§ **Task input**
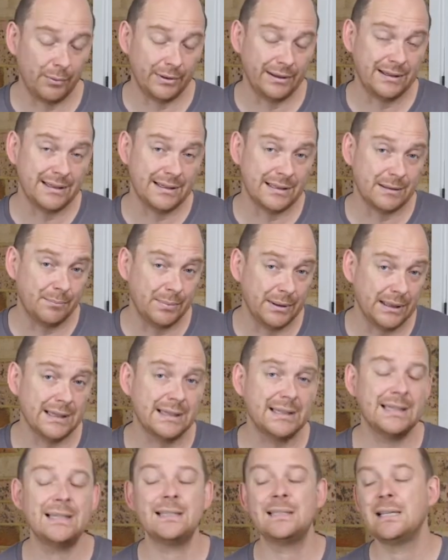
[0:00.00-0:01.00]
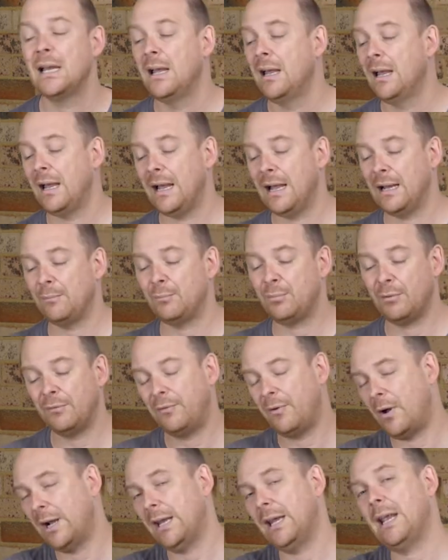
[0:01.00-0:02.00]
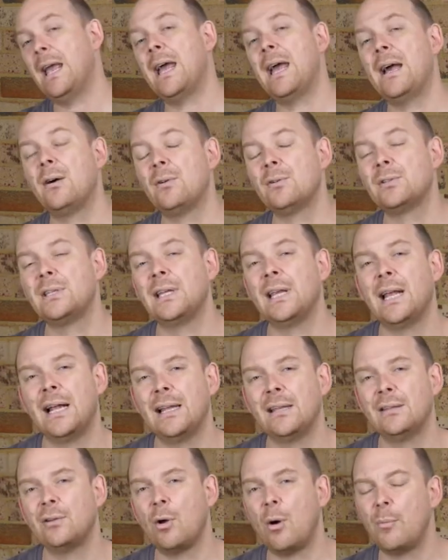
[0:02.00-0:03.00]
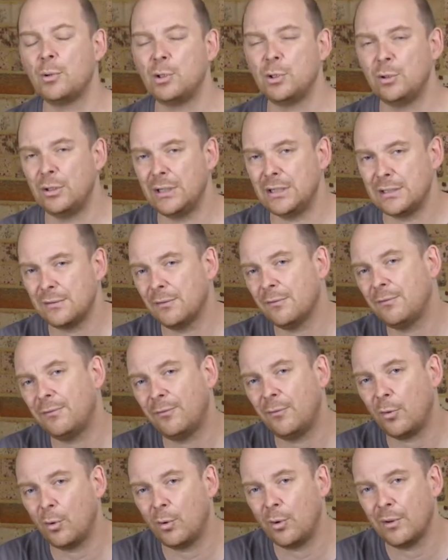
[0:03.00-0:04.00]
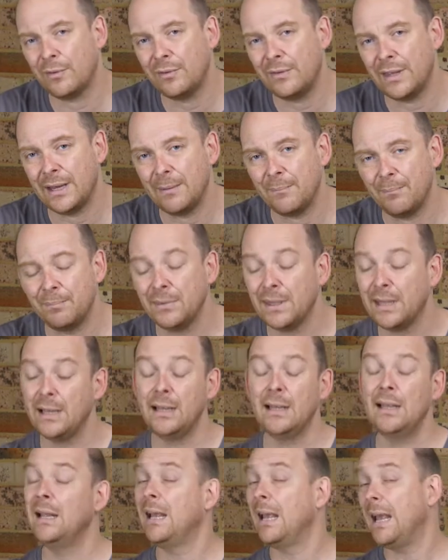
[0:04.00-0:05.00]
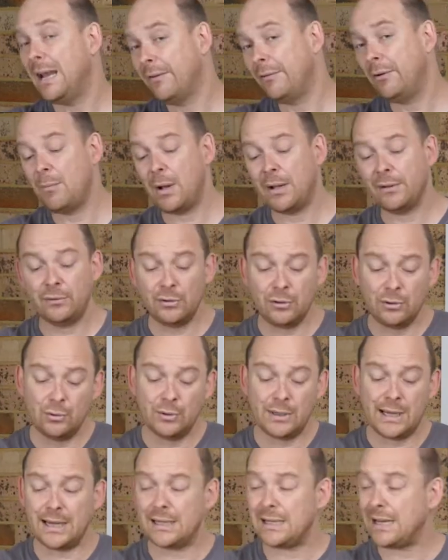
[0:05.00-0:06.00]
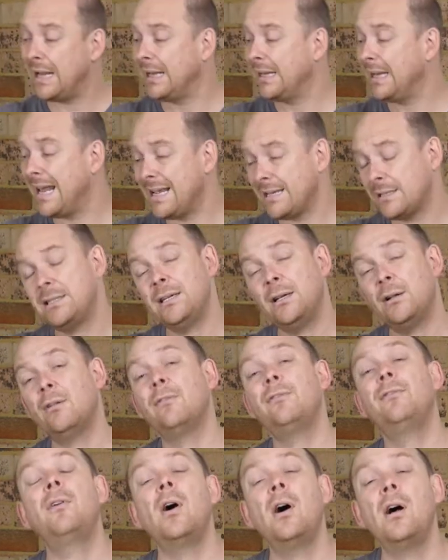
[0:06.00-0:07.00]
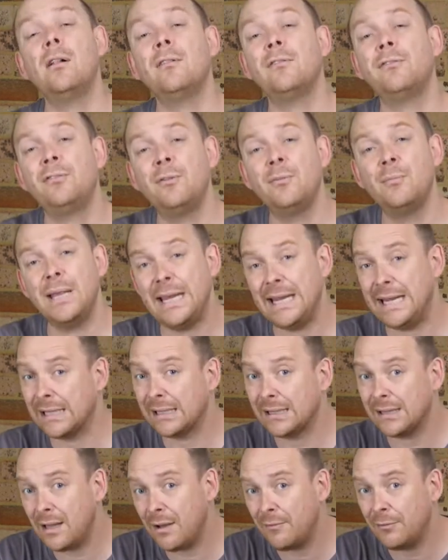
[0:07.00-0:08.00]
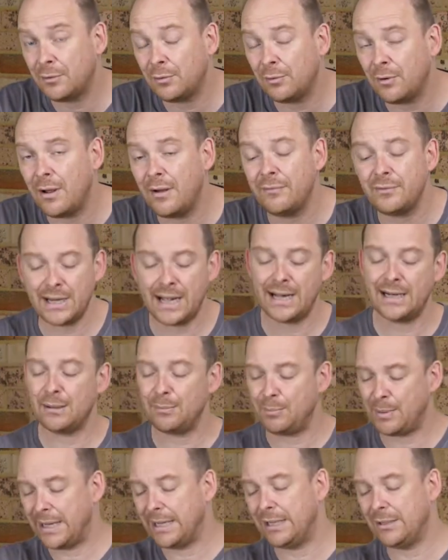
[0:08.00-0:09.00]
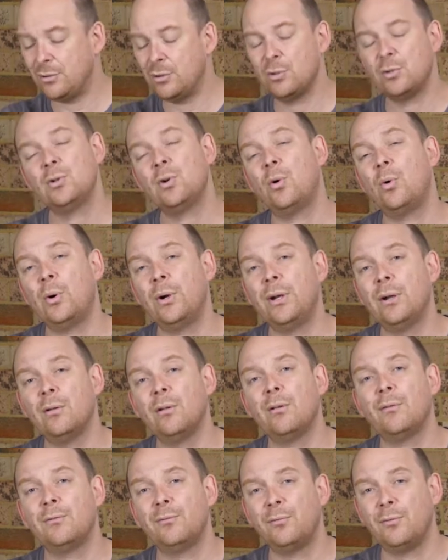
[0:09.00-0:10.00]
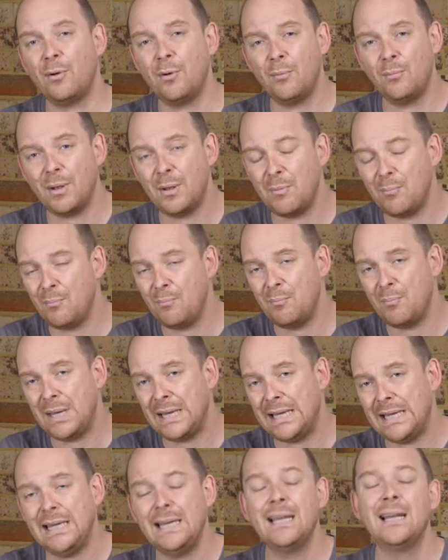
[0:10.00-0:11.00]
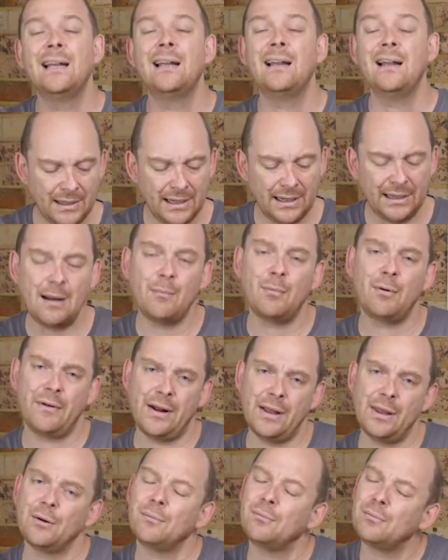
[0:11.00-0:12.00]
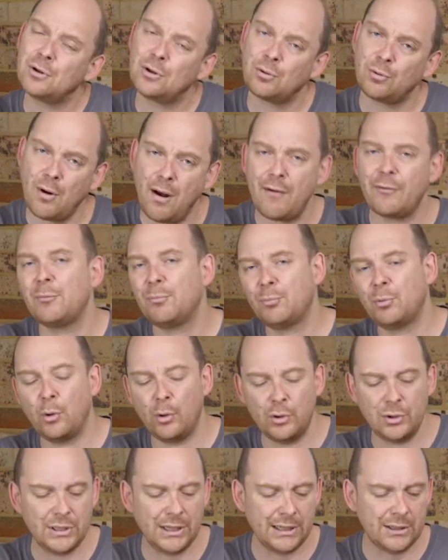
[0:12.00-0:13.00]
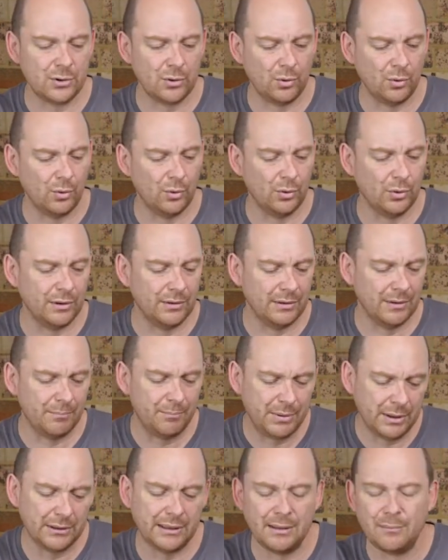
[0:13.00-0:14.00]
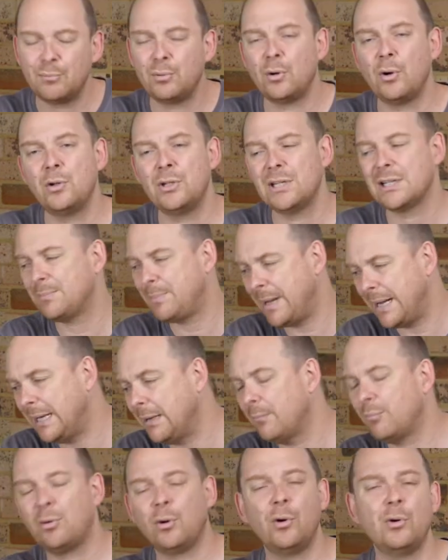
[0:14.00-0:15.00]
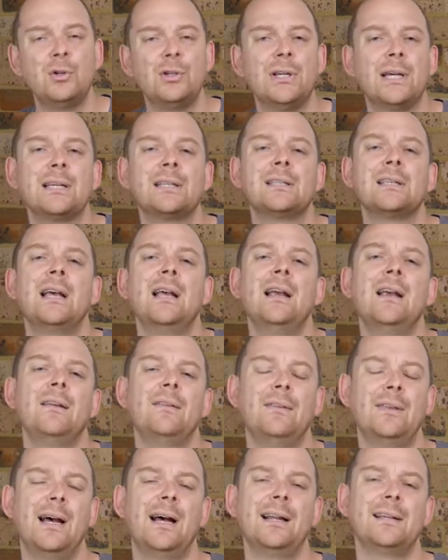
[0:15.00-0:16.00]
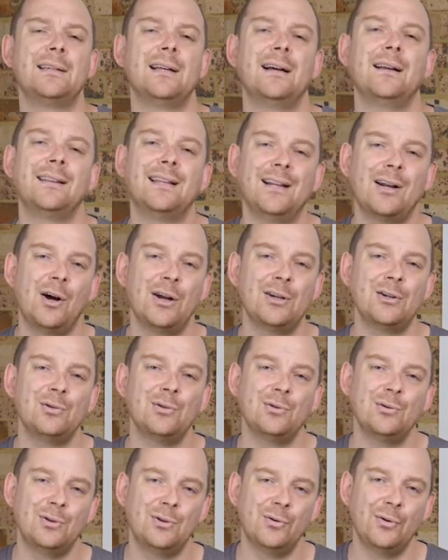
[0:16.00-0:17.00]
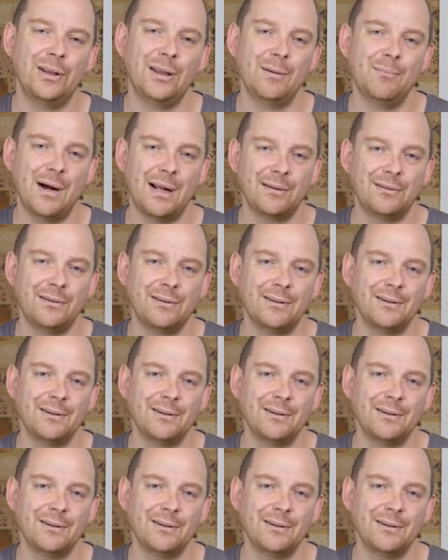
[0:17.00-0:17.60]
disabilities and providing housing and opportunities for them. Every month you get an STL file from Iain Lovecraft and a painting tutorial from me, a number of other craft projects or the building projects, painting projects that I do during the month.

§ **What is expected**
Would you copy, word for word, only the lines above from the one containing "[0:12.00-0:13.00]" through the one containing "[0:16.00-0:17.00]", both included, and please leave out the pictures?

§ **Result for this exercise**
[0:12.00-0:13.00]
[0:13.00-0:14.00]
[0:14.00-0:15.00]
[0:15.00-0:16.00]
[0:16.00-0:17.00]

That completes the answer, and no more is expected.